_EXERCISE REQUIREMENTS_: Could you please reproduce every record below exactly, leaving out the pictures?

# # # # #

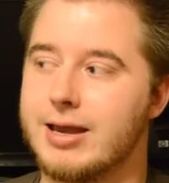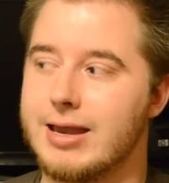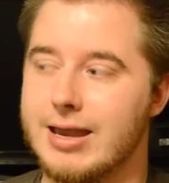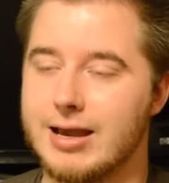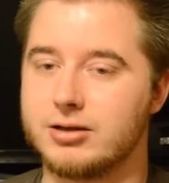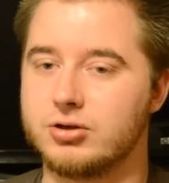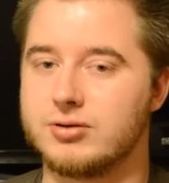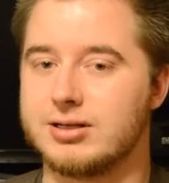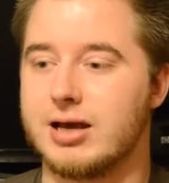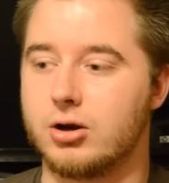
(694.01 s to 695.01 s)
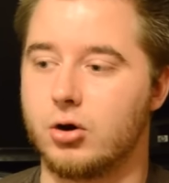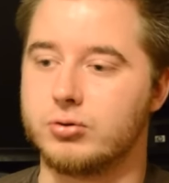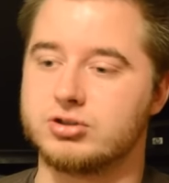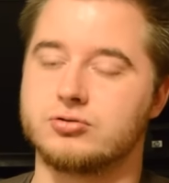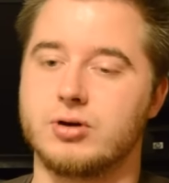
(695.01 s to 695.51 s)
and you cannot
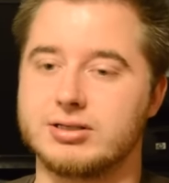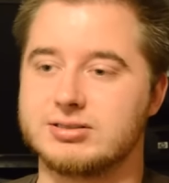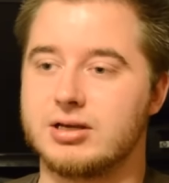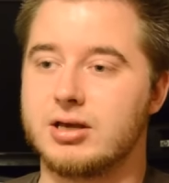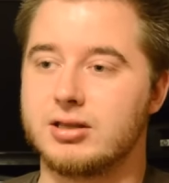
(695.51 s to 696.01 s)
always trust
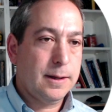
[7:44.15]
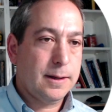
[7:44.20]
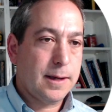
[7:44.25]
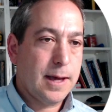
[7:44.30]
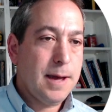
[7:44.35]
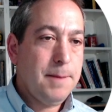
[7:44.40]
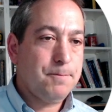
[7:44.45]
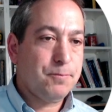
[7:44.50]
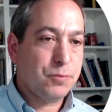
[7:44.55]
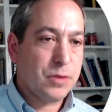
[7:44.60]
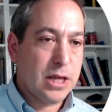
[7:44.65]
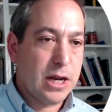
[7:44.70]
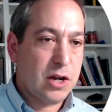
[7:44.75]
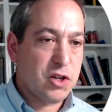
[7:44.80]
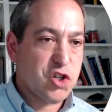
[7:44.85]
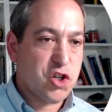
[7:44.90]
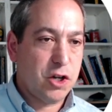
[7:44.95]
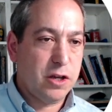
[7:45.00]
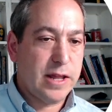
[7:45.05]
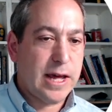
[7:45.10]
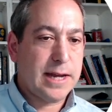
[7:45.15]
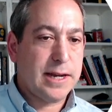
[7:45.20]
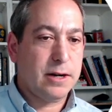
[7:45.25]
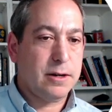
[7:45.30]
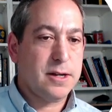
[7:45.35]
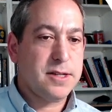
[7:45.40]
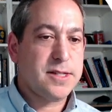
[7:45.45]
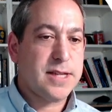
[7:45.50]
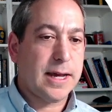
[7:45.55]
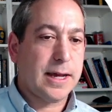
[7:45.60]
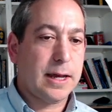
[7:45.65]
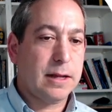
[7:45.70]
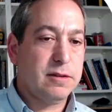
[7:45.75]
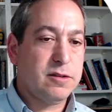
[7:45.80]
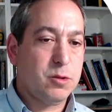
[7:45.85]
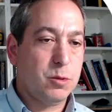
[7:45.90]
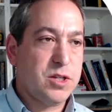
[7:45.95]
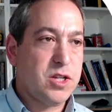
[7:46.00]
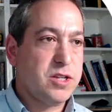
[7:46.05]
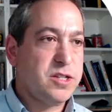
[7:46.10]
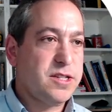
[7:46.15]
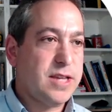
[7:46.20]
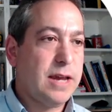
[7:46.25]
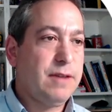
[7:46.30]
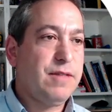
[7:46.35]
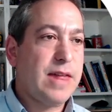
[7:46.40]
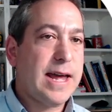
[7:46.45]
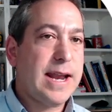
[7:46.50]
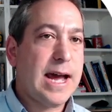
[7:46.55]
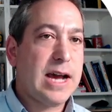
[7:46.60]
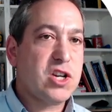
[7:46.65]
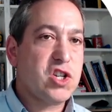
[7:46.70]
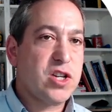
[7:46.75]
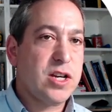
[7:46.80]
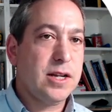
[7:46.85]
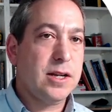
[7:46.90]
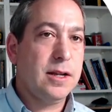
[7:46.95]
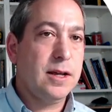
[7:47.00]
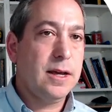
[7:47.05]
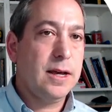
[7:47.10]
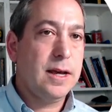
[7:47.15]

Okay. And I'll show you that here in a second. So we just save that action,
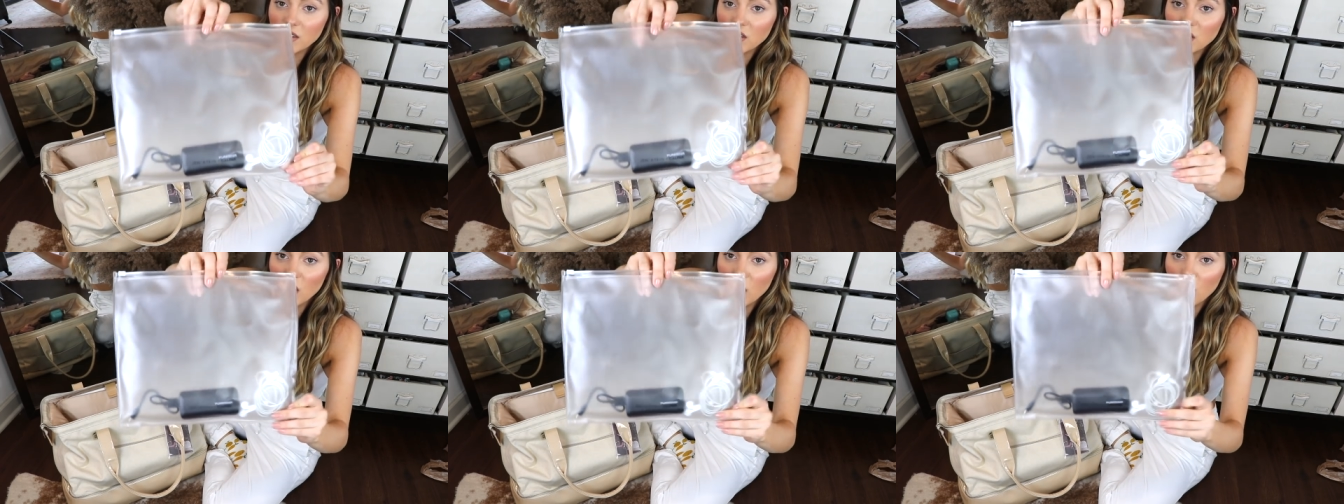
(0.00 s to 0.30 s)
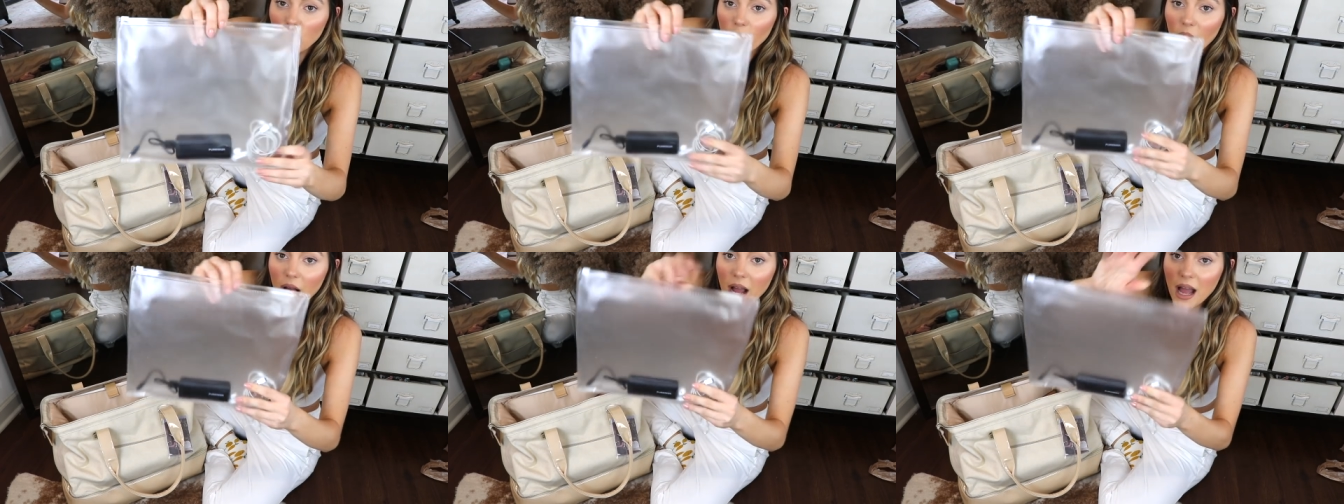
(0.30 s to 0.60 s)

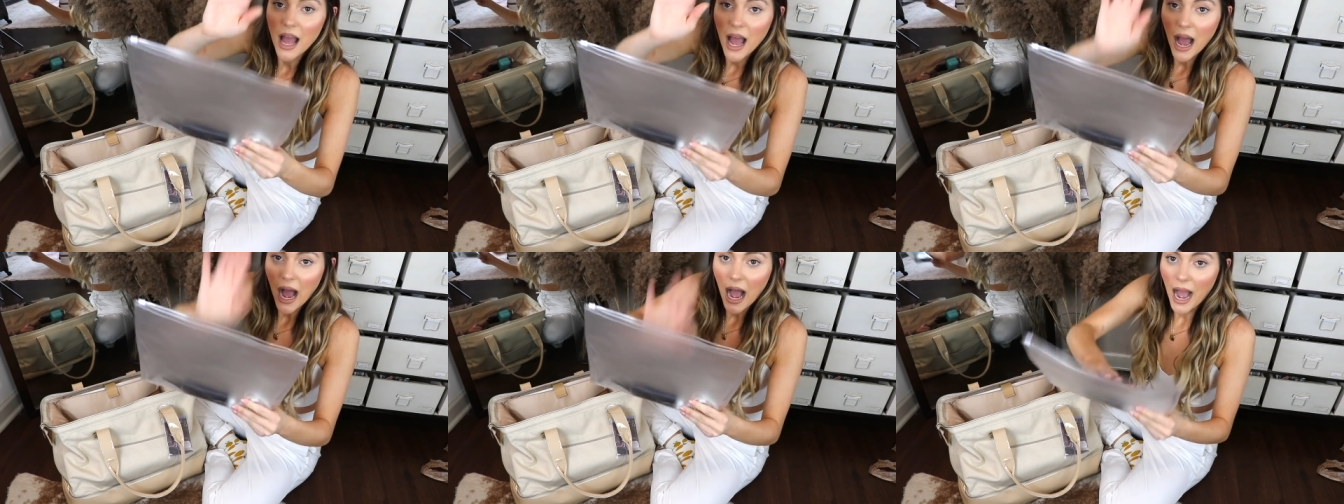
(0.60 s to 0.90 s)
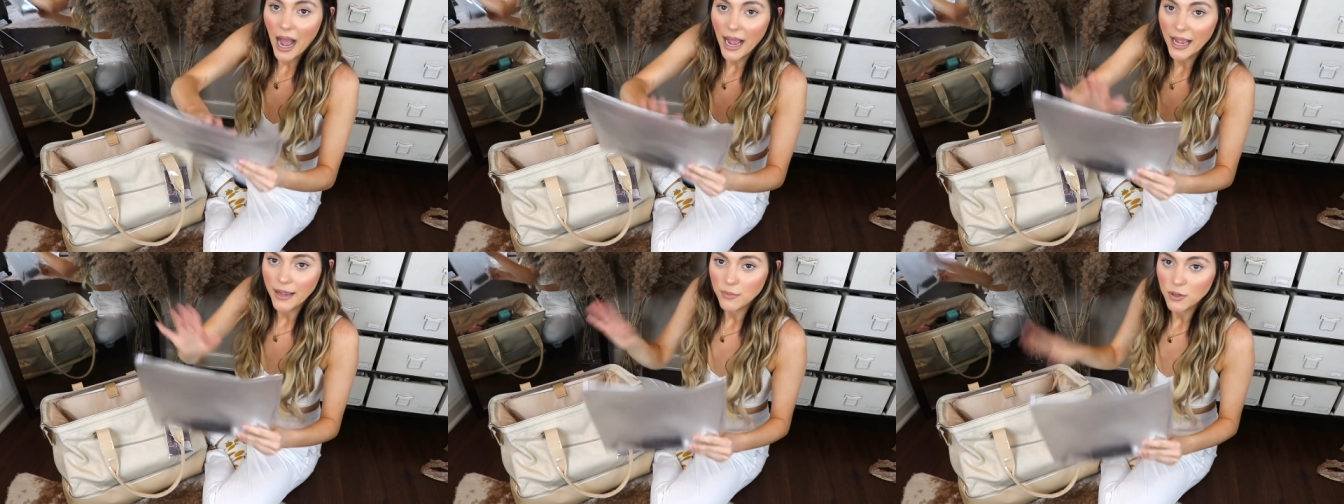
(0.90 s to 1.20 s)
So
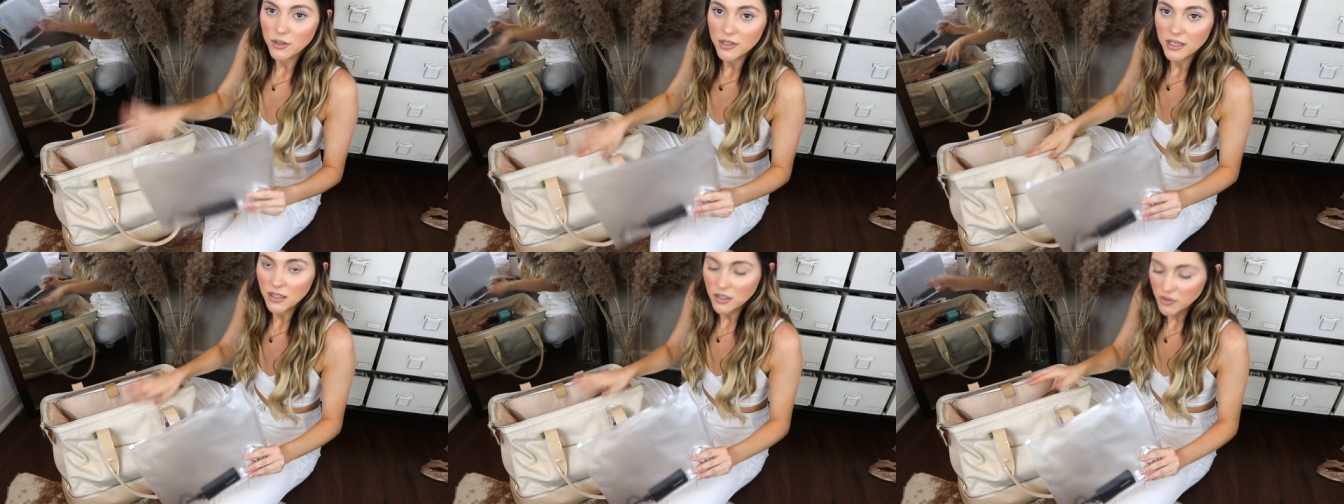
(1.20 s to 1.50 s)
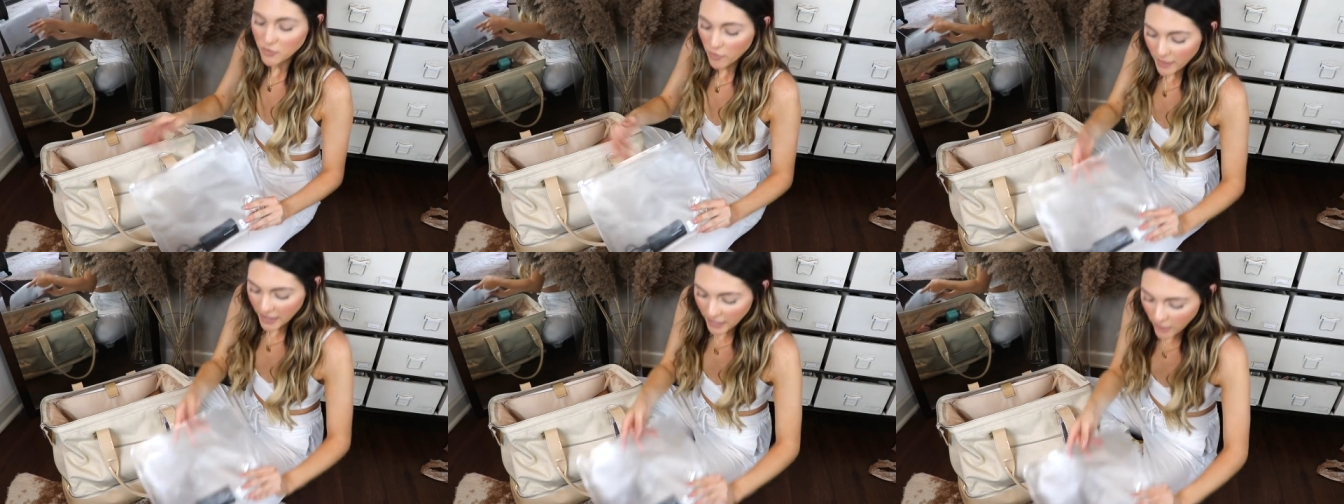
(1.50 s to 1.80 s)
I'm using this
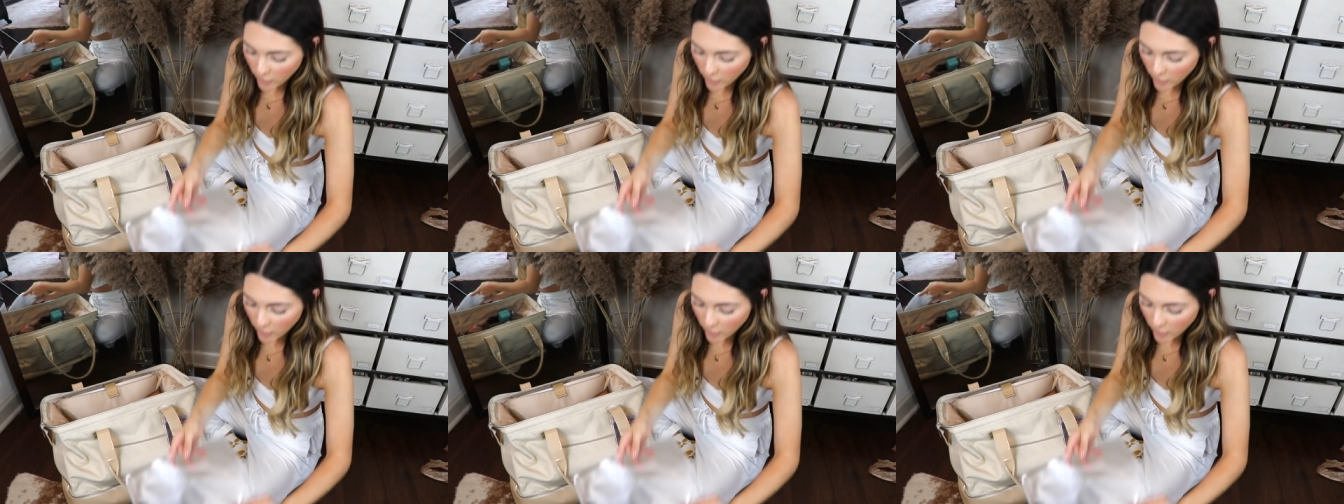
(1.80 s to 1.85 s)
for my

# # # # #

_EXERCISE SOLUTION_:
(694.01 s to 695.01 s)
(695.01 s to 695.51 s)
and you cannot
(695.51 s to 696.01 s)
always trust
[7:44.15]
[7:44.20]
[7:44.25]
[7:44.30]
[7:44.35]
[7:44.40]
[7:44.45]
[7:44.50]
[7:44.55]
[7:44.60]
[7:44.65]
[7:44.70]
[7:44.75]
[7:44.80]
[7:44.85]
[7:44.90]
[7:44.95]
[7:45.00]
[7:45.05]
[7:45.10]
[7:45.15]
[7:45.20]
[7:45.25]
[7:45.30]
[7:45.35]
[7:45.40]
[7:45.45]
[7:45.50]
[7:45.55]
[7:45.60]
[7:45.65]
[7:45.70]
[7:45.75]
[7:45.80]
[7:45.85]
[7:45.90]
[7:45.95]
[7:46.00]
[7:46.05]
[7:46.10]
[7:46.15]
[7:46.20]
[7:46.25]
[7:46.30]
[7:46.35]
[7:46.40]
[7:46.45]
[7:46.50]
[7:46.55]
[7:46.60]
[7:46.65]
[7:46.70]
[7:46.75]
[7:46.80]
[7:46.85]
[7:46.90]
[7:46.95]
[7:47.00]
[7:47.05]
[7:47.10]
[7:47.15]

Okay. And I'll show you that here in a second. So we just save that action,
(0.00 s to 0.30 s)
(0.30 s to 0.60 s)

(0.60 s to 0.90 s)
(0.90 s to 1.20 s)
So
(1.20 s to 1.50 s)
(1.50 s to 1.80 s)
I'm using this
(1.80 s to 1.85 s)
for my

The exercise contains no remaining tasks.